Thursday, September 2, 2010

Hub Techno : Apple Redefines Remote Control — Now, It’s Your Cellphone


Promotional Image from Apple.com.

There’s a lot to say about the new Apple TV that Steve Jobs presented today. But I’m not going to talk about the tiny little box. Instead, I’m going to talk about that remote.

Actually, there are two remotes. The first is the little, minimalist, metal slab that will ship with the Apple TV.
The first iteration of Apple TV had the same little white infrared remote the company used to ship with laptops. It was great for clicking through a slideshow presentation. It wasn’t very good to keep around your living room, unless you stuck it in a bowl with your keys. It wasn’t a real remote, and most people hated keeping track of another remote anyway, especially one that got lost at the drop of a hat.
The new remote, released earlier this year and shipping with the new Apple TV, isn’t a lot different from that old white remote. It’s a nicer device. Like everything else Apple makes now, it’s longer, and it’s aluminum. It’s still got just six buttons: up, down, right, left, play/pause and menu.

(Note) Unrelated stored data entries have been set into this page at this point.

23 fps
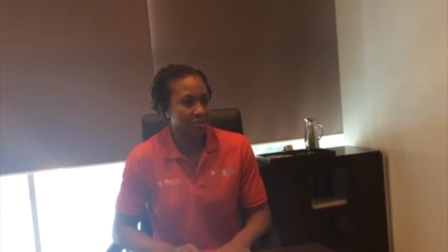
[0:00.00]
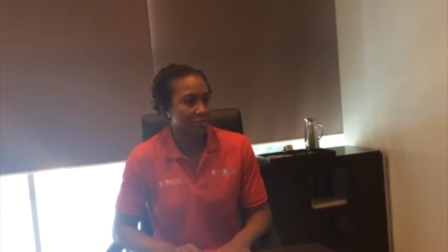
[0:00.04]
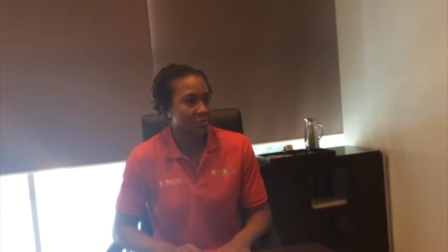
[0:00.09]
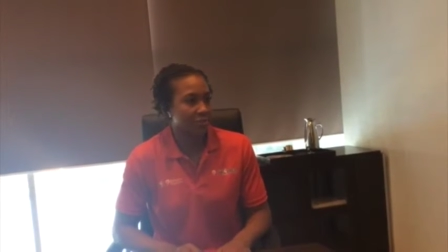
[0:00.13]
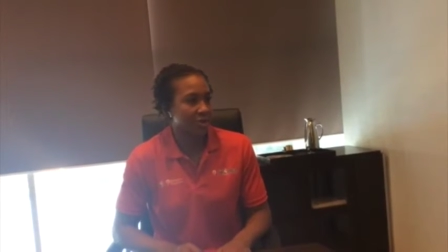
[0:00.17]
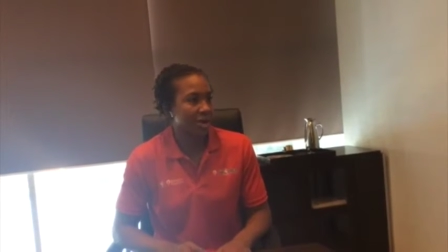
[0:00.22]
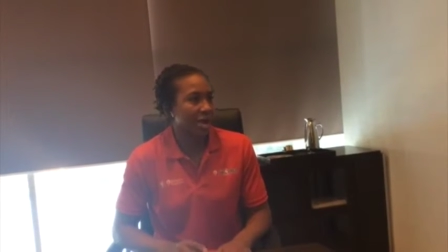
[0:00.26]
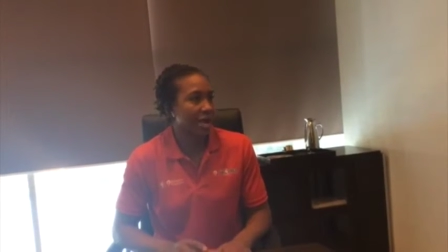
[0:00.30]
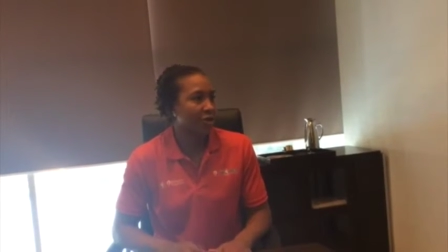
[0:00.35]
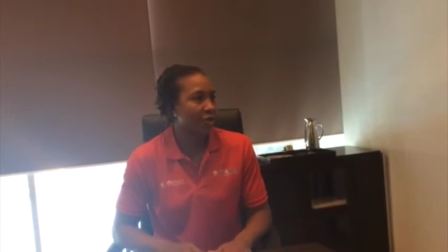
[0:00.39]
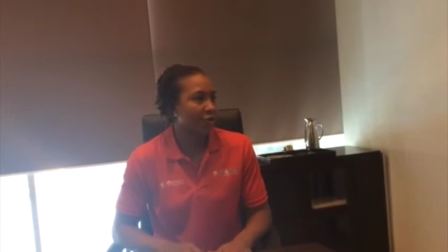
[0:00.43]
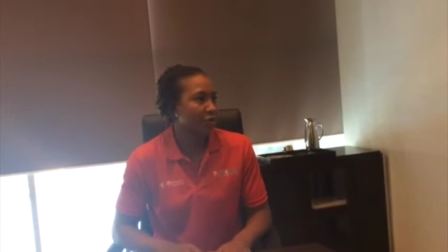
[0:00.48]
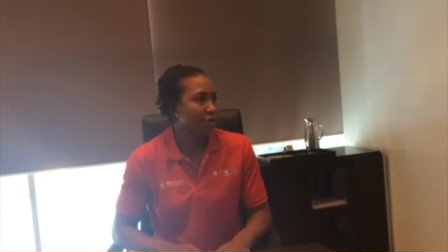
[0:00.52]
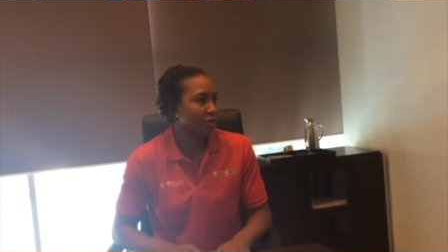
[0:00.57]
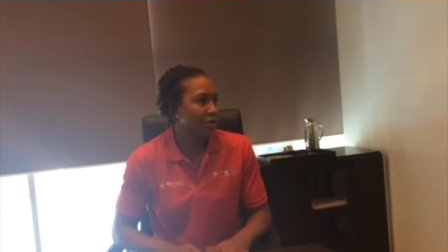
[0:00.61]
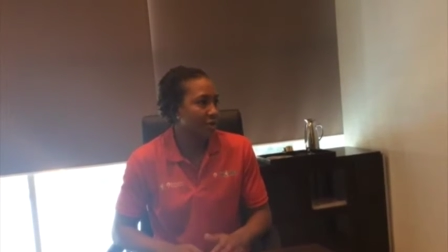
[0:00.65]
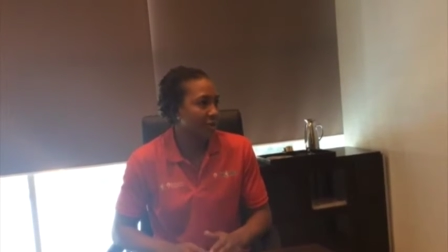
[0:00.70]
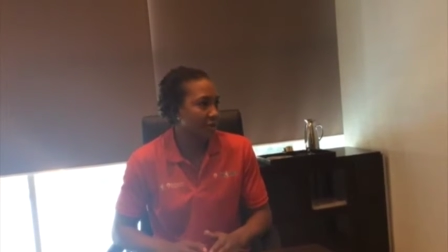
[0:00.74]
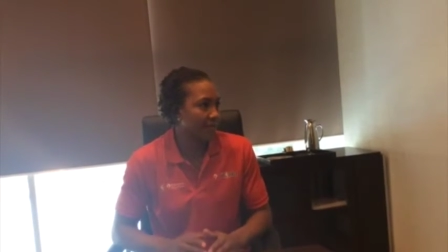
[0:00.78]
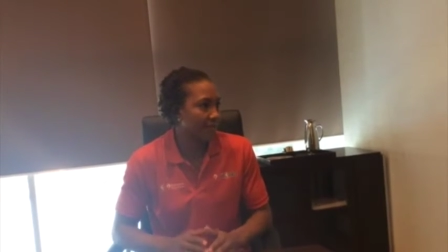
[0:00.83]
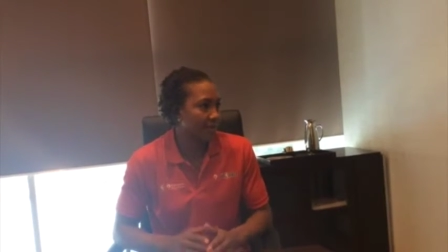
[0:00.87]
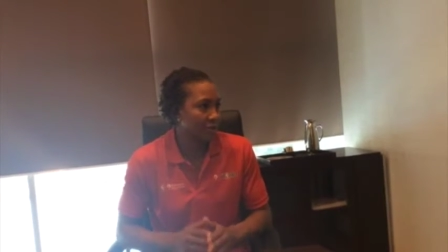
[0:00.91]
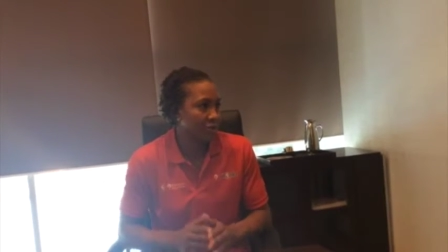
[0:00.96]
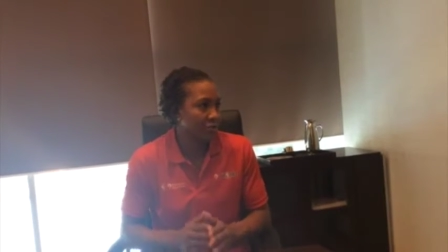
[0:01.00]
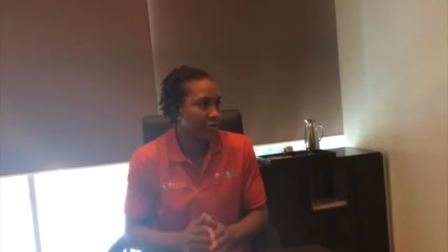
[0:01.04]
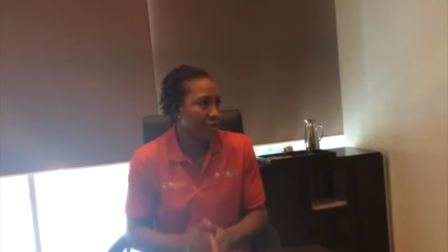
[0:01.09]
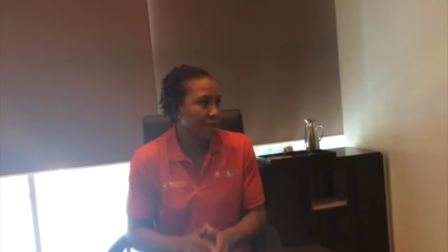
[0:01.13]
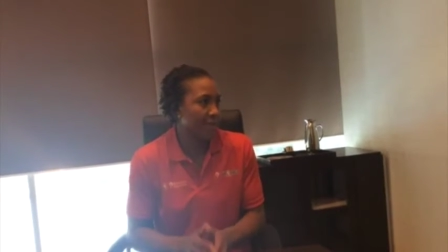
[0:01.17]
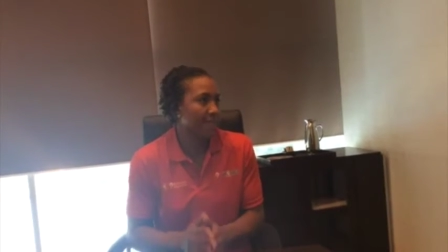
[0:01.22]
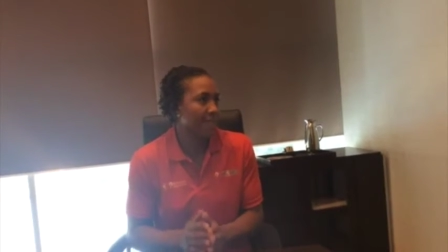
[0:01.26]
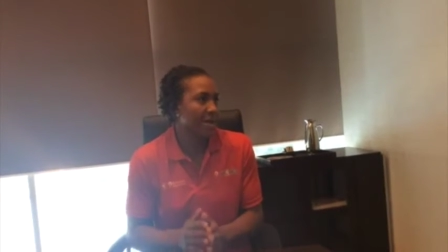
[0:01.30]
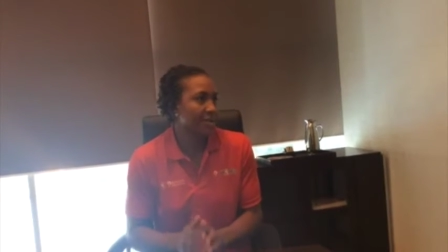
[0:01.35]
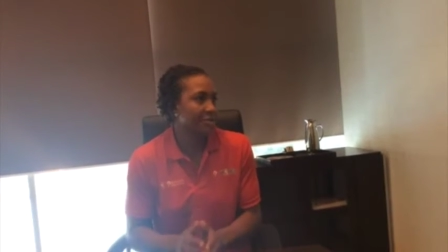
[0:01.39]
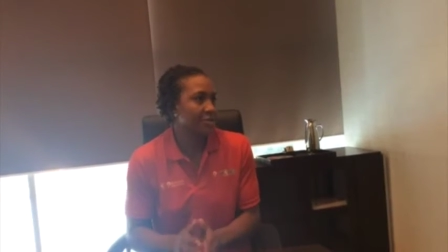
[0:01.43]
is we're not only going to be
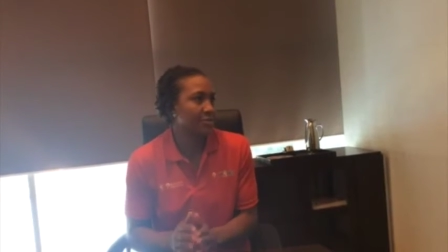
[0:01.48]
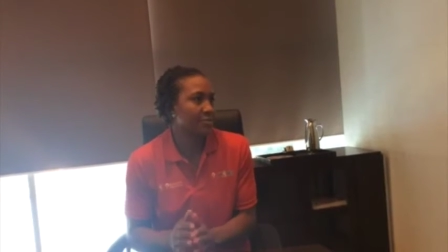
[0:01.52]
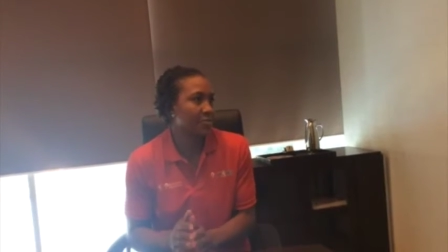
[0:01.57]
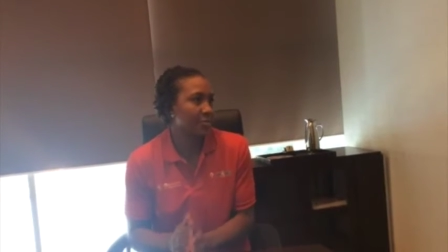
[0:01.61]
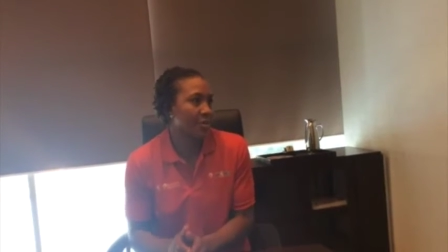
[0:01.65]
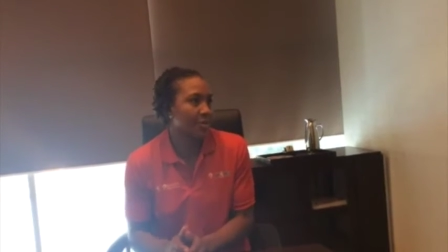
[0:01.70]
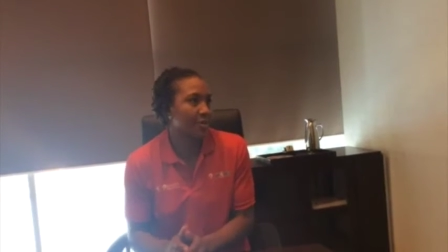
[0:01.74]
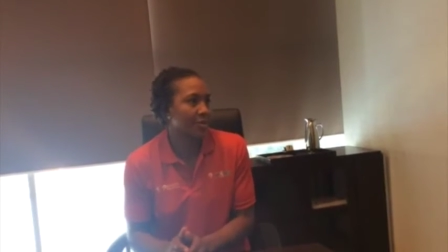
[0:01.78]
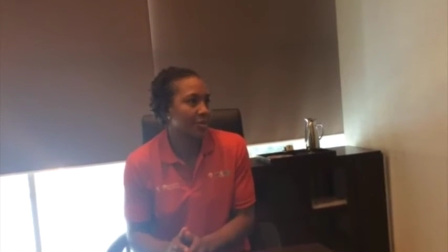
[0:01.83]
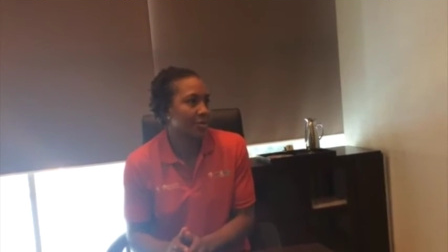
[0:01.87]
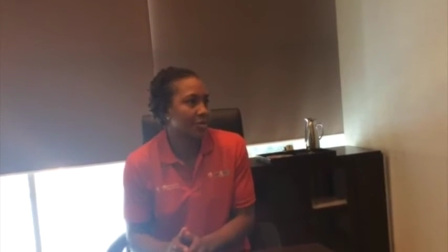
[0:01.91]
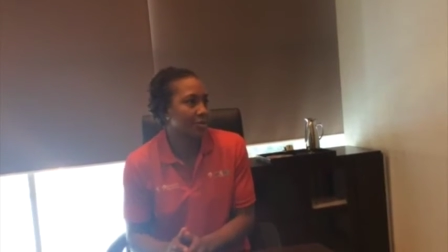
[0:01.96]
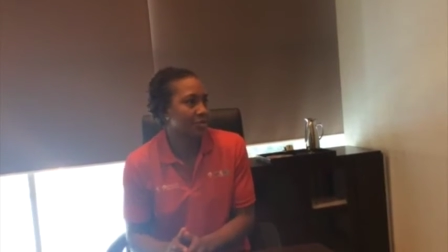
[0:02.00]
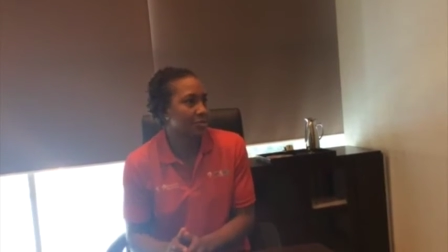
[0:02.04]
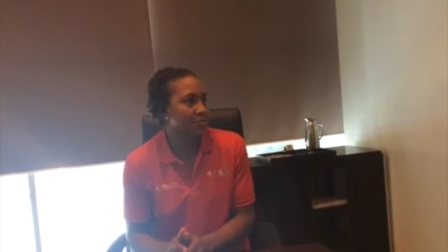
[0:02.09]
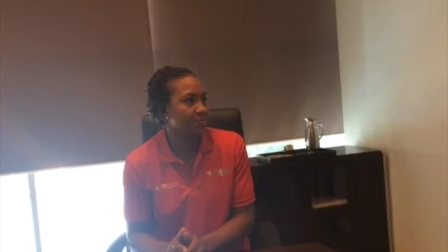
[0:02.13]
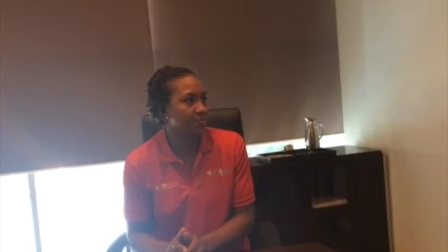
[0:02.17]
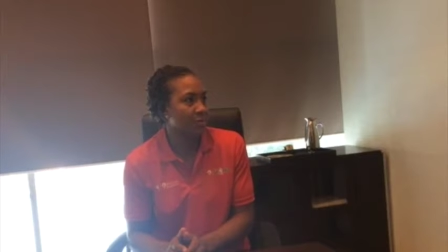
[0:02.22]
great basketball players,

But that minimalism seems almost smarter now. Apple now seems to be figuring out the exact number of hardware buttons it needs on each device. It took away too much on the iPod Shuffle, so now some buttons are coming back. It wanted to get rid of the buttons on the Nano, so it changed it to touchscreen.
For the Apple TV, it’s keeping the action on the screen, with the software interface. Make that easy to navigate, give people the exact options they need depending on context, and you don’t need dozens of buttons on the remote/media player/phone.
Maybe you don’t even need a remote, though. That’s because Apple TV’s second remote control is the Apple-made mobile device that Apple TV customers probably already own.
Seriously — what are the chances of someone buying Apple TV who doesn’t have an iPod, iPad or iPhone?

The App Store has offered a Remote app for iOS devices for a while now, but the new Apple TV might be the best use-case to show what an app-based touchscreen remote can do. Instead of digging through the couch for your DVD remote, you can pull out your phone from your pocket and press play. Instead of scrolling endlessly through a Netflix queue, you can search for a movie title using your iPad.
Apple TV has Netflix search built in. That’s a big, keyboard-dependent upgrade for those of us who stream Netflix through our game consoles. TiVo’s got a hardware QWERTY keyboard now. Apple’s right there with a software counterpart, with the iOS onscreen keyboard.
Then there’s AirPlay. This is the “ooh, aah” feature of the new Apple TV for folks who already love their multitouch iThings.
How it works:
  1. Start watching a movie or TV show on your iPhone, iPad or iPod touch.
  2. Tap the AirPlay icon and choose Apple TV.
  3. Whatever you’re watching will instantly begin streaming to your widescreen TV.
So you can essentially perform much of your TV- and video-selecting activity on the touchscreen of your remote. You don’t even have to be in the same room as your television set: Just get the movie ready, walk up or down the stairs, then throw it on the screen of your choice. In theory, you could even carry the tiny Apple TV + HDMI + power cable around the house with you, too.
Some of these mobile remote features won’t be ready until iOS 4.2 ships in November. On its web site, Apple is advertising the Remote app for iOS right now and says AirPlay is “coming soon,” but Wired.com wasn’t able to use either in our hands-on.
Still, these features merely hint at what’s possible when your remote is essentially a portable touchscreen computer. What if you could shake your iPod to shuffle songs playing on your Apple TV?
What if you could get a commentary track to play out of your iPhone’s speaker while the main soundtrack played through your TV’s sound system — as if the director were sitting next to you on the couch? What if your iPad could take screenshots of a movie playing on your TV, which you could mark up and share with your friends on Twitter or Ping?
In his essay “Gin, Television and Social Surplus” — originally titled “Looking for the Mouse” — NYU professor Clay Shirky tells an anecdote I really like. His friend’s 4-year-old daughter was watching a DVD when she hopped up and began poking around behind the screen. “I’m looking for the mouse,” she said.
Shirky’s lesson: Even 4-year-olds know that a screen without a mouse — a screen that only displays content to you while you sit passively waiting for it — is essentially broken.
In 2008, that was profound. Now it almost seems silly. A TV screen, with a mouse? Attached with a cord? Your screen shouldn’t have a mouse. Your mouse — or remote — should have its own screen. Four-year-olds were so dumb back then.